For a more detailed treatment of the great and beloved City of Piladelphia please see   http://www.UShistory.org

In 1681, King Charles II gave Penn a large piece of his newly acquired American land holdings to repay a debt the king owed to Admiral Sir William Penn, Penn's father. This land included present-day Pennsylvania and Delaware, though the claim as written would create a bloody conflict with Maryland (dubbed Cresap's War) over the land grant already owned by Lord Baltimore. Penn put together a colonial expedition and fleet, which set out for America in the middle of the following summer. Penn, sailing in the vanguard, first set foot on American soil at the colony at New Castle, Delaware.[2] An orderly change of government ensued, as was normal in an age used to the privileges and prerogatives of aristocracy and which antedated nationalism: the colonists pledged allegiance to Penn as their new Proprietor. The first general assembly was soon held in the colony.

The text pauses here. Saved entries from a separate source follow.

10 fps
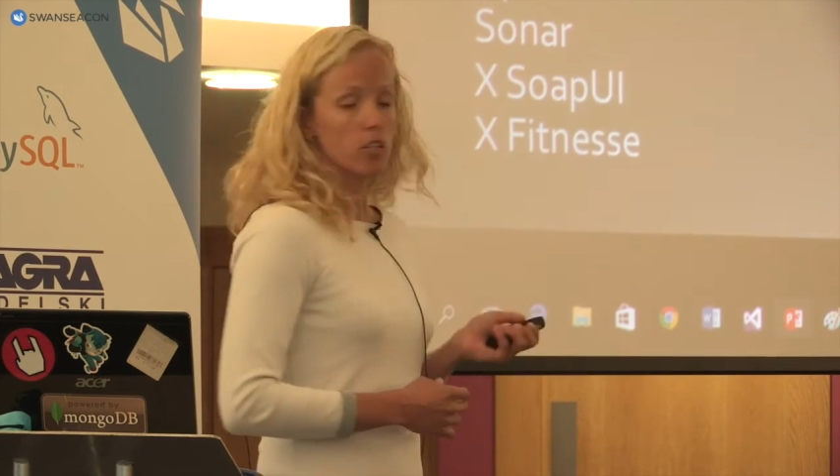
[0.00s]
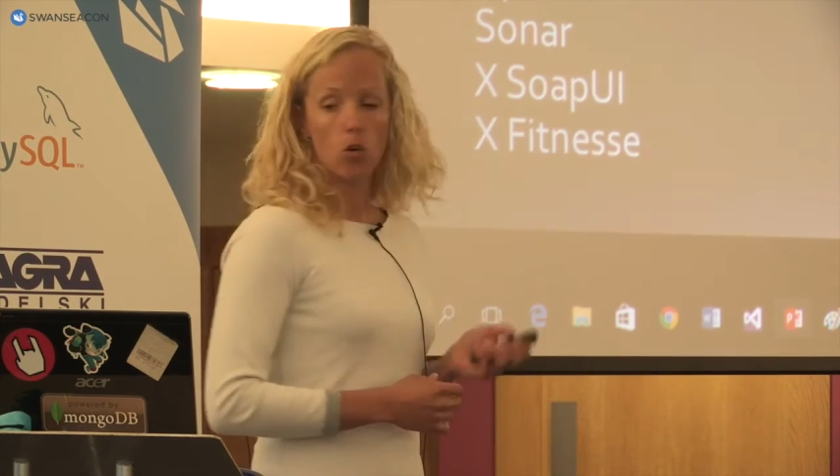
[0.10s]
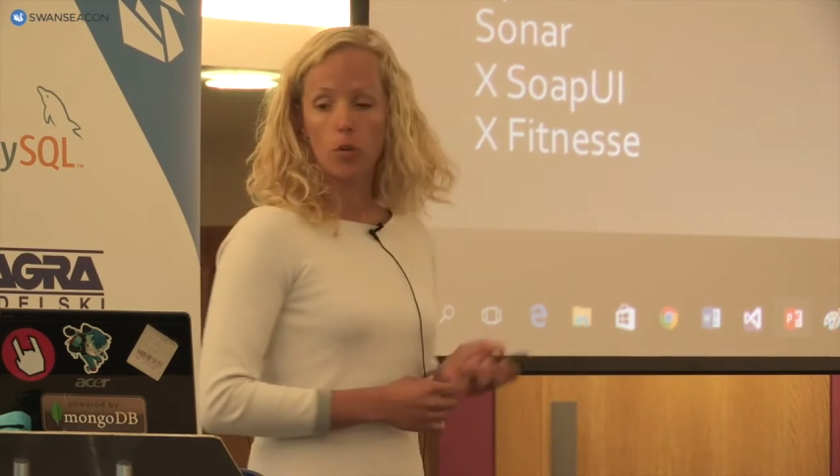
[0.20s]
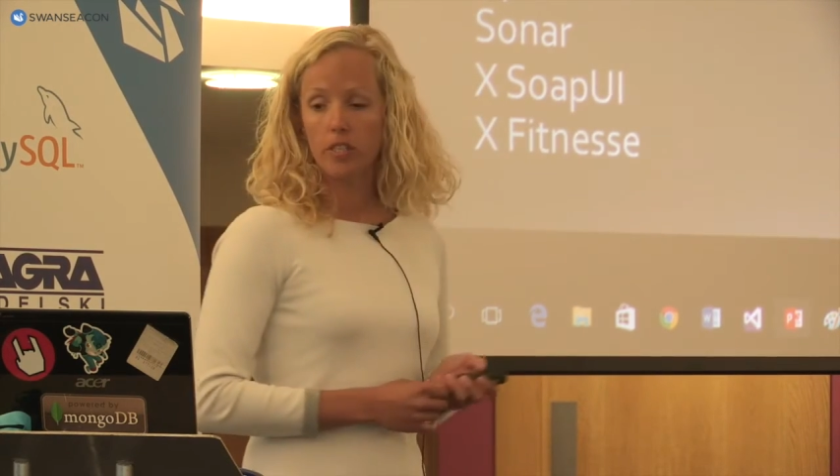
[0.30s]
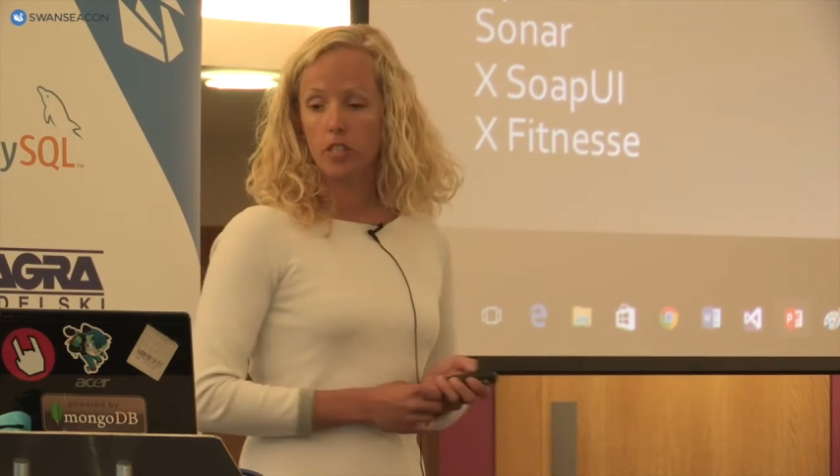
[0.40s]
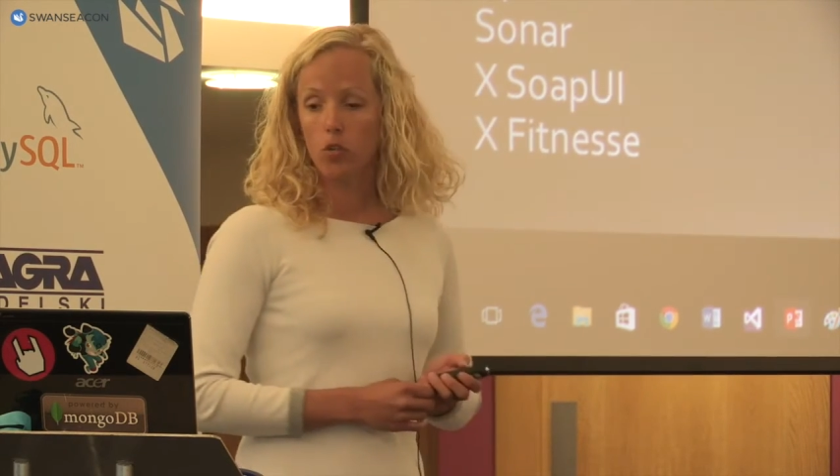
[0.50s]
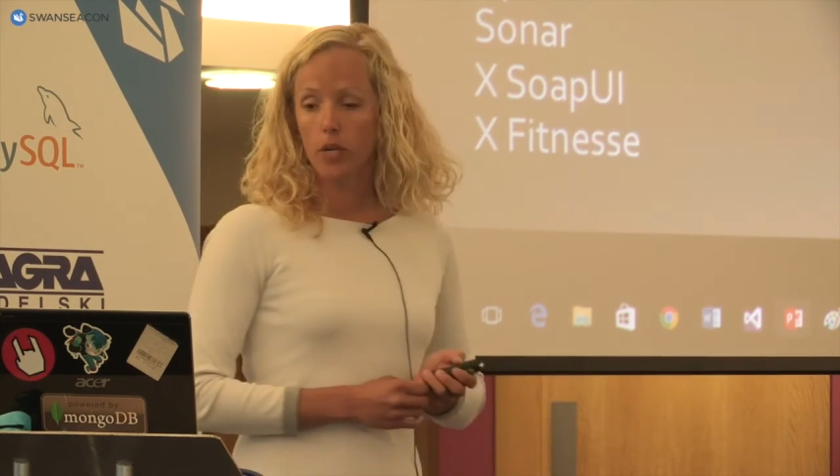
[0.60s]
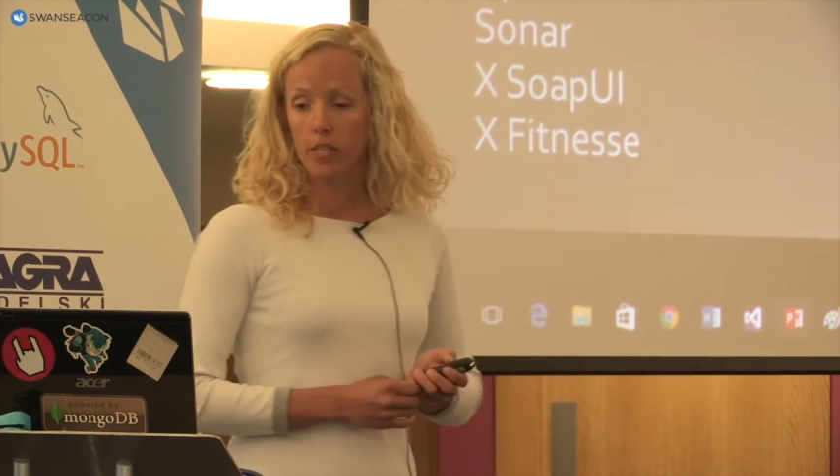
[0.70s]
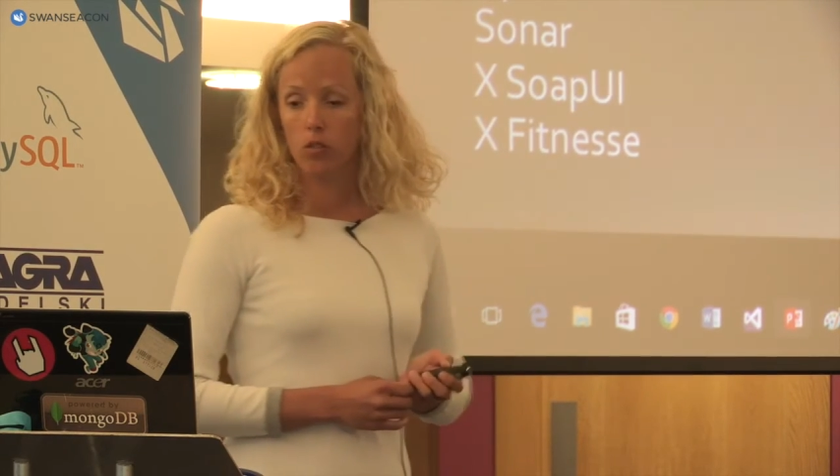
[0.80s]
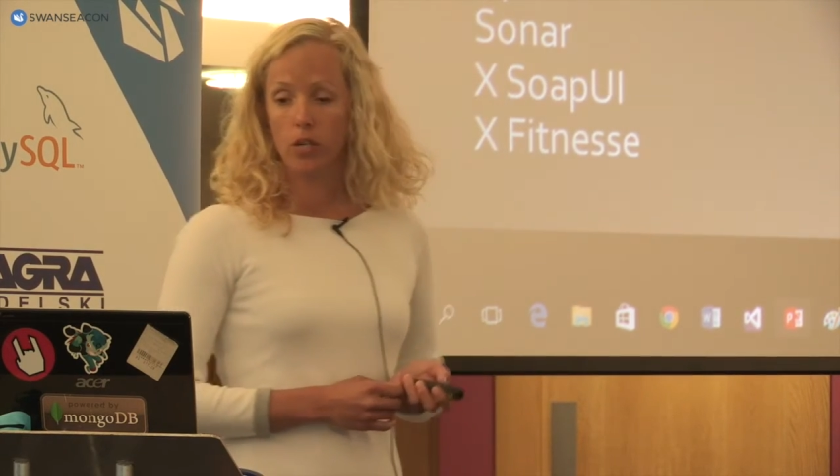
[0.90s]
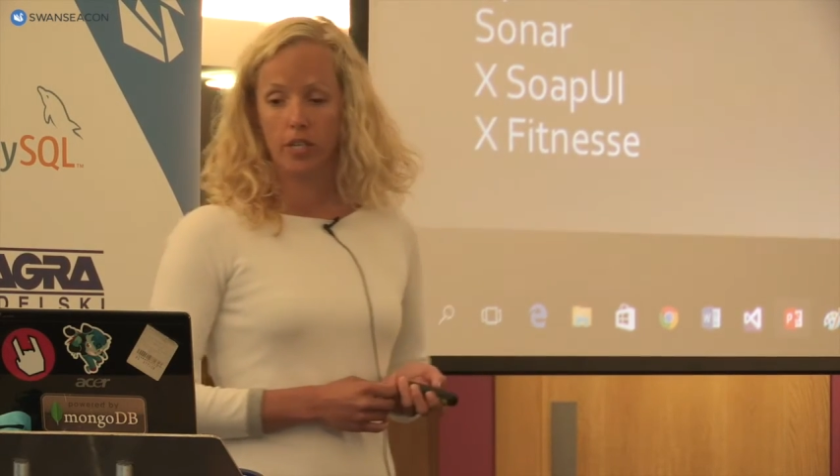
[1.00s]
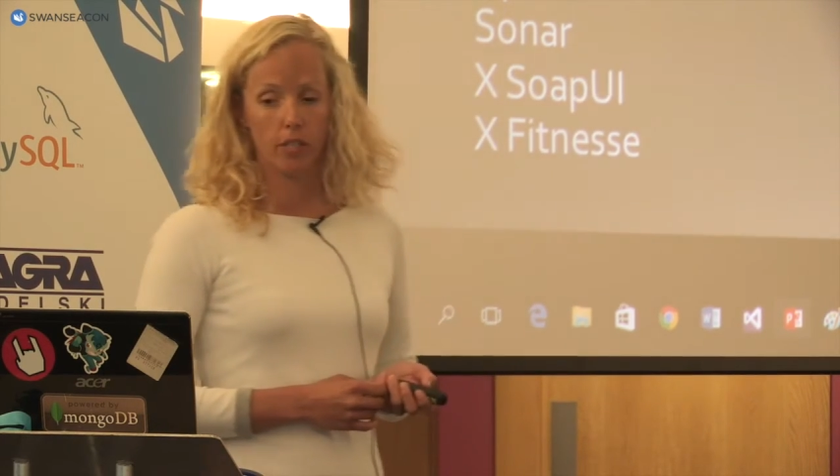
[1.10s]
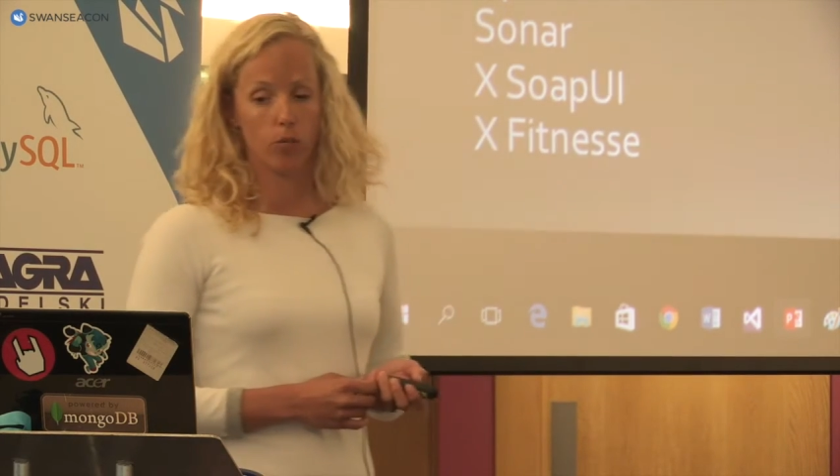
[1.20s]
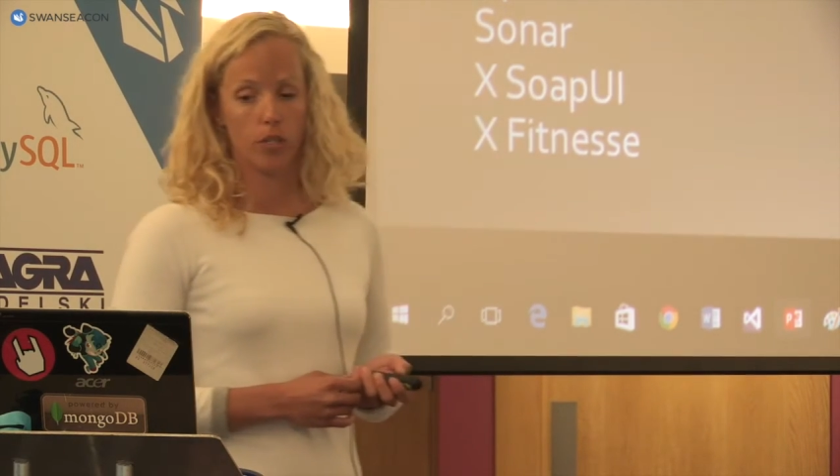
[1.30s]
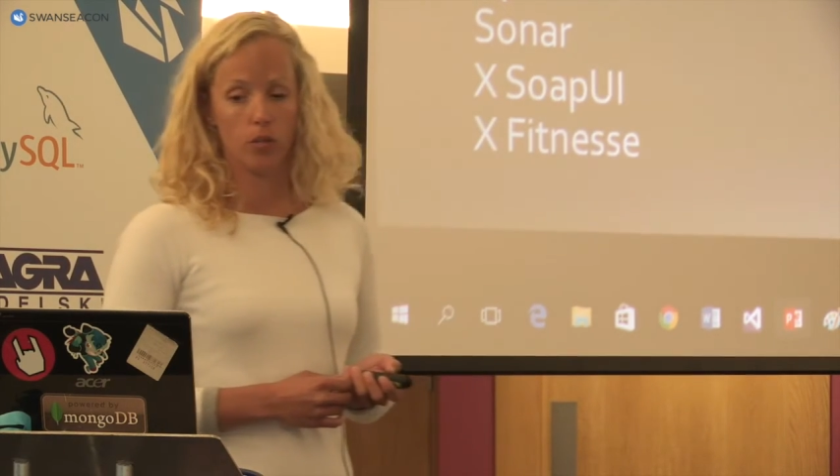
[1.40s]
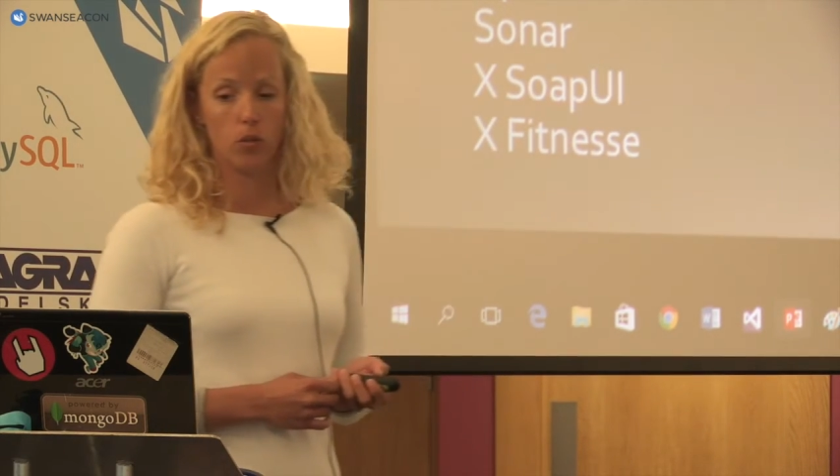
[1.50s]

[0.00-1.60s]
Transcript: So what QA tooling did we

Afterwards, Penn journeyed up the river and founded Philadelphia with a core group of accompanying Quakers and others seeking religious freedom on lands he purchased from the local chieftains of the Lenape or Delaware nation.[3] This began a long period of peaceful co-operation between the colony and the Delaware, in contrast to the frictions between the tribe and the Swedish and Dutch colonists.[4] However, the new colonists would not enjoy such easy relations with the rival and territorial Conestoga peoples to the west for a number of decades[3] as the English and Dutch German settlers attracted to the religiously tolerant colony worked their way northwest up the Schuylkill and due west south of the hill country into the breadbasket lands along the lower Susquehanna River.[4] Lord Baltimore and the Province of Maryland had circa 1652-53[4] finished waging a decade long declared war against the Susquehannocks and the Dutch,[4] who'd been trading them furs for tools and firearms for some time.[4] Both groups had uneasy relations with the Delaware (Lenape) and the Iroquois.[4] Furthermore, Penn's Quaker government was not viewed favorably by the Dutch, Swedish, and English settlers in what is now Delaware. They had no "historical" allegiance to Pennsylvania, so they almost immediately began petitioning for their own Assembly. In 1704, they achieved their goal when the three southernmost counties of Pennsylvania were permitted to split off and become the new semi-autonomous colony of Lower Delaware. New Castle, the most prominent, prosperous and influential settlement in the new colony, became the capital. During its brief period of ascendancy as an empire following the victory by Gustav the Great battle of Leipzig Swedish settlers arrived in the area in the early 17th century to found a nearby colony, New Sweden in what is today southern New Jersey. With the arrival of more numerous English colonists and development of the port on the Delaware, Philadelphia quickly grew into an important colonial city.